**Work item:**
Reproduce all of the data exactly. Images are not to appear in the reply.

### Data for this task

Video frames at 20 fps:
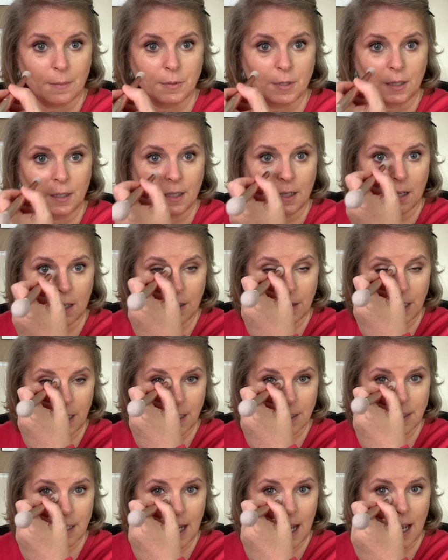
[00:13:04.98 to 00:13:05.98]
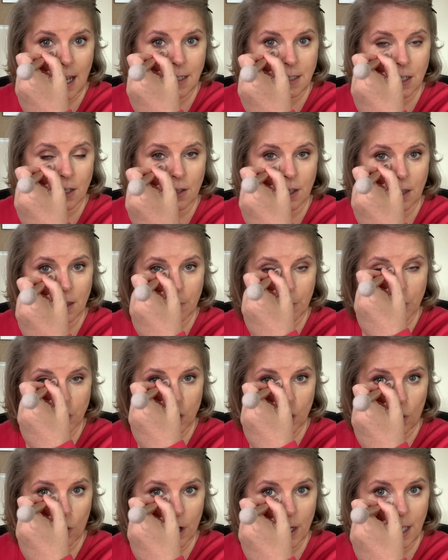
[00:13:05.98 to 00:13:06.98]
a little on the inside, so that the
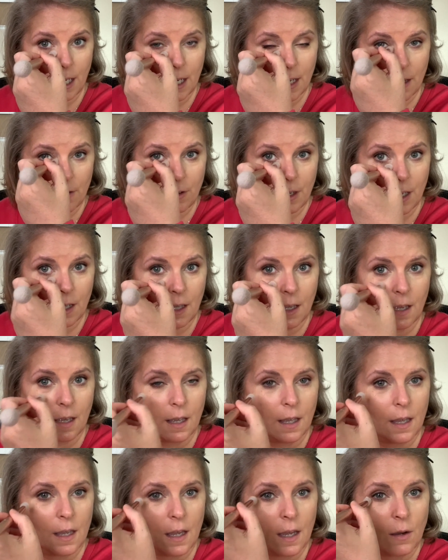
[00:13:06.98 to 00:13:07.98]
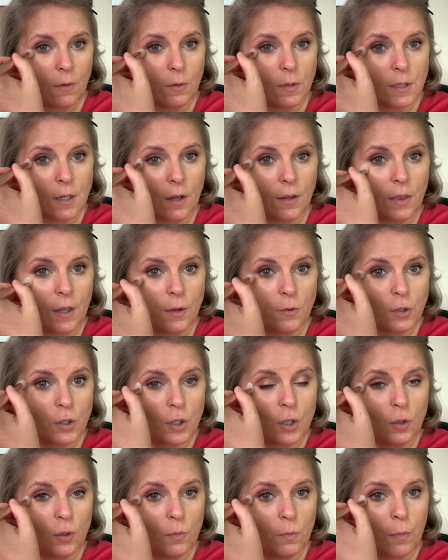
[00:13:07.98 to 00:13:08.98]
majority of it was on those
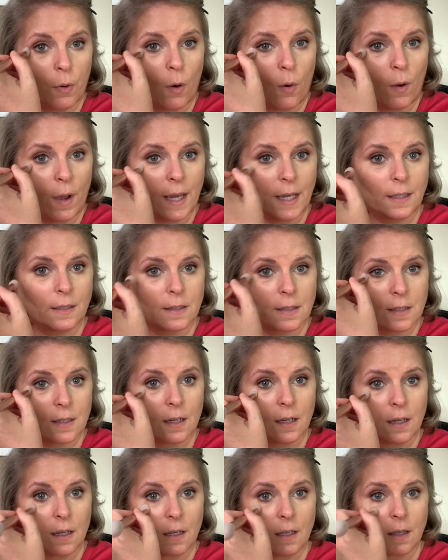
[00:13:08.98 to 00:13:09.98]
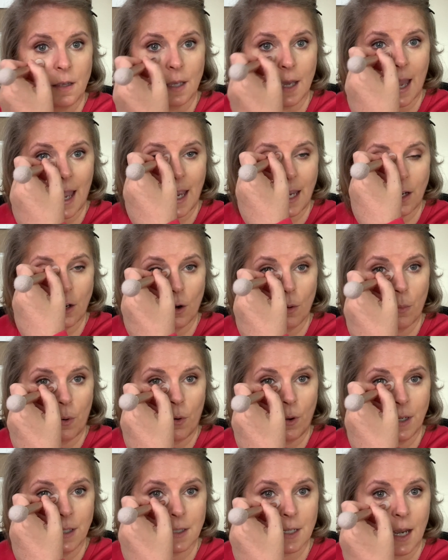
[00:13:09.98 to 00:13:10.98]
2 points, the anchor
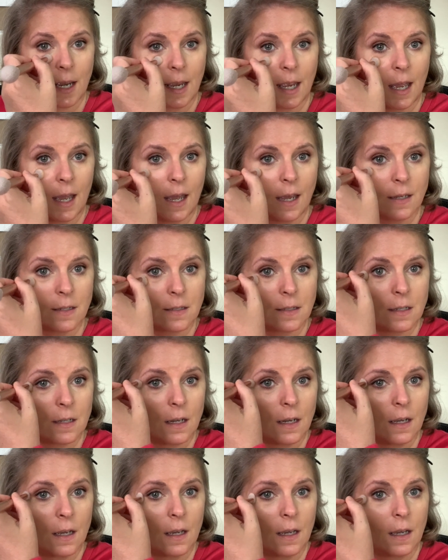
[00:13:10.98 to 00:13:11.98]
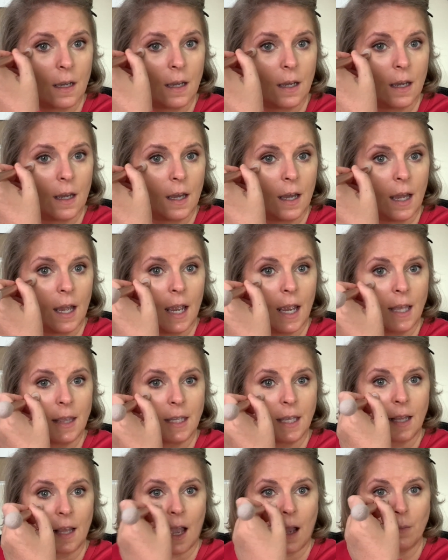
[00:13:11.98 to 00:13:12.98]
points, I guess. And
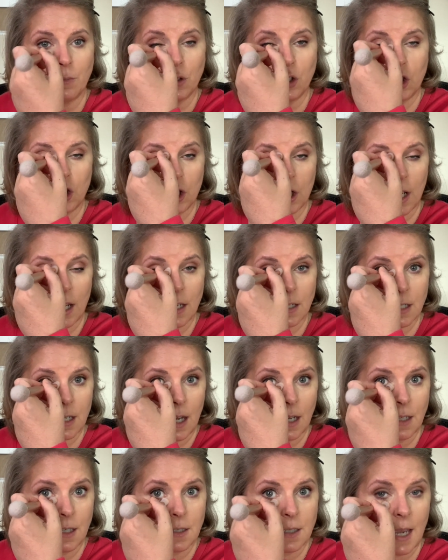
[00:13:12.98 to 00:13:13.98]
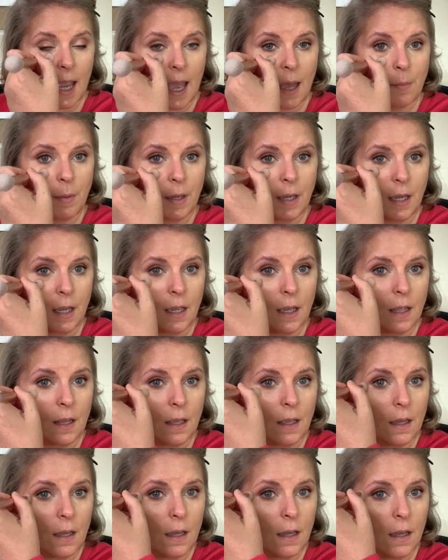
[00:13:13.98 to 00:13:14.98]
then I'm just kind of tapping it
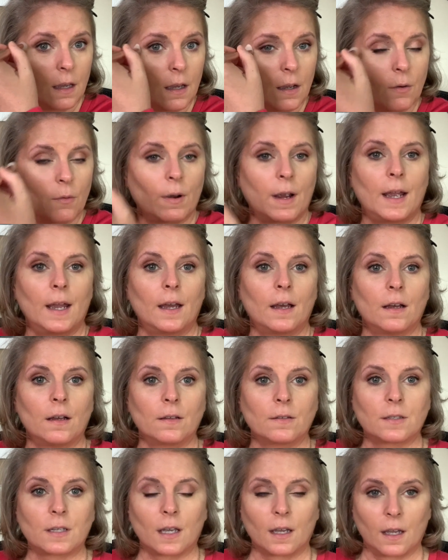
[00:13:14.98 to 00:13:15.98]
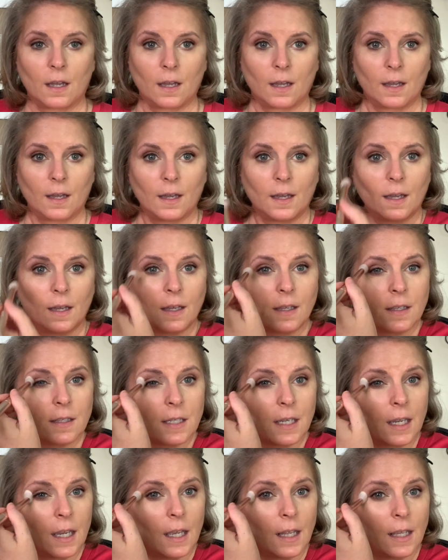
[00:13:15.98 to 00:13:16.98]
around
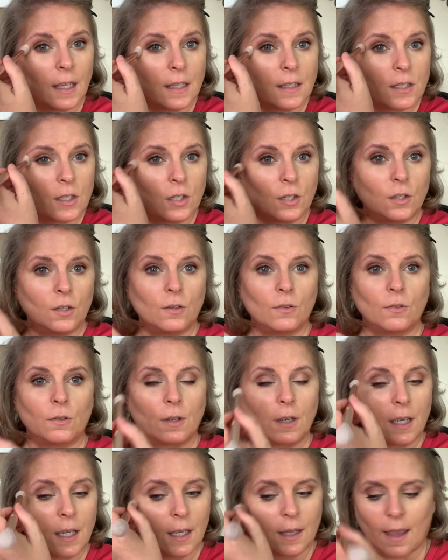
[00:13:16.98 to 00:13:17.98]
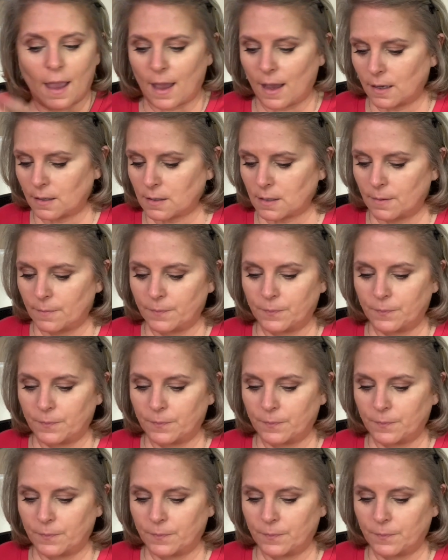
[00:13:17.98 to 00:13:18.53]
to get it to connect.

######

**Exercise result:**
Video frames at 20 fps:
[00:13:04.98 to 00:13:05.98]
[00:13:05.98 to 00:13:06.98]
a little on the inside, so that the
[00:13:06.98 to 00:13:07.98]
[00:13:07.98 to 00:13:08.98]
majority of it was on those
[00:13:08.98 to 00:13:09.98]
[00:13:09.98 to 00:13:10.98]
2 points, the anchor
[00:13:10.98 to 00:13:11.98]
[00:13:11.98 to 00:13:12.98]
points, I guess. And
[00:13:12.98 to 00:13:13.98]
[00:13:13.98 to 00:13:14.98]
then I'm just kind of tapping it
[00:13:14.98 to 00:13:15.98]
[00:13:15.98 to 00:13:16.98]
around
[00:13:16.98 to 00:13:17.98]
[00:13:17.98 to 00:13:18.53]
to get it to connect.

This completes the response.